ABOUT THIS EXERCISE | Reproduce the entire listing exactly. Leave the pictures out.

SUPPLIED DATA |
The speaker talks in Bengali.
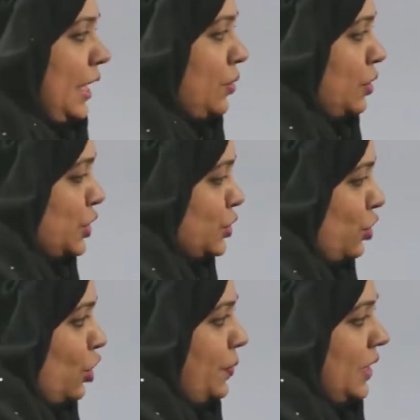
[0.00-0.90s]
এগুলো
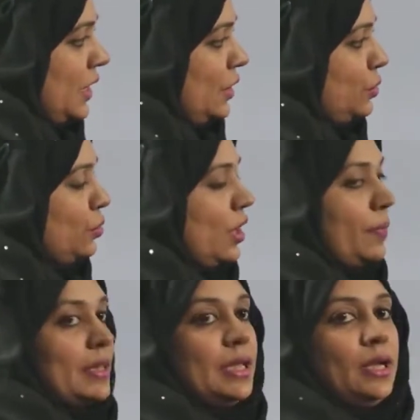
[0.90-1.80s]
সবই কিন্তু
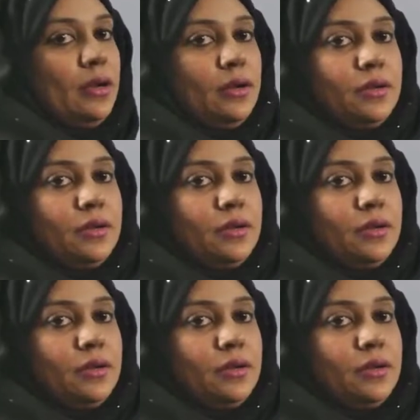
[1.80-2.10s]
আমাদের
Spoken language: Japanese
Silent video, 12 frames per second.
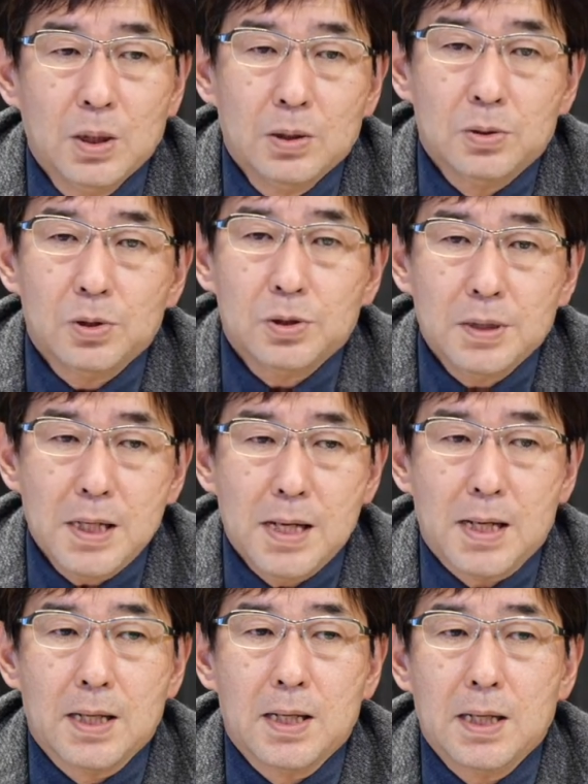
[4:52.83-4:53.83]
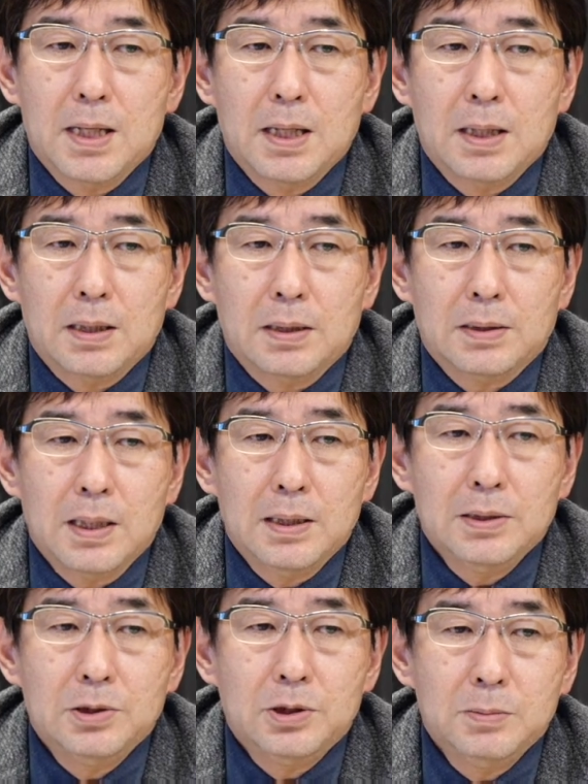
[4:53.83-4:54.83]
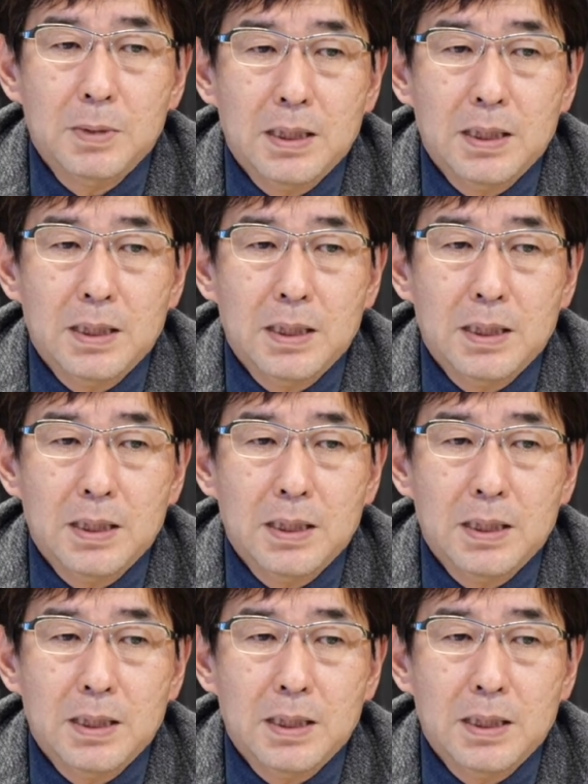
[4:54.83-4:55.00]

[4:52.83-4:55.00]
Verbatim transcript: そして、え定員10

TASK RESULT |
The speaker talks in Bengali.
[0.00-0.90s]
এগুলো
[0.90-1.80s]
সবই কিন্তু
[1.80-2.10s]
আমাদের
Spoken language: Japanese
Silent video, 12 frames per second.
[4:52.83-4:53.83]
[4:53.83-4:54.83]
[4:54.83-4:55.00]

[4:52.83-4:55.00]
Verbatim transcript: そして、え定員10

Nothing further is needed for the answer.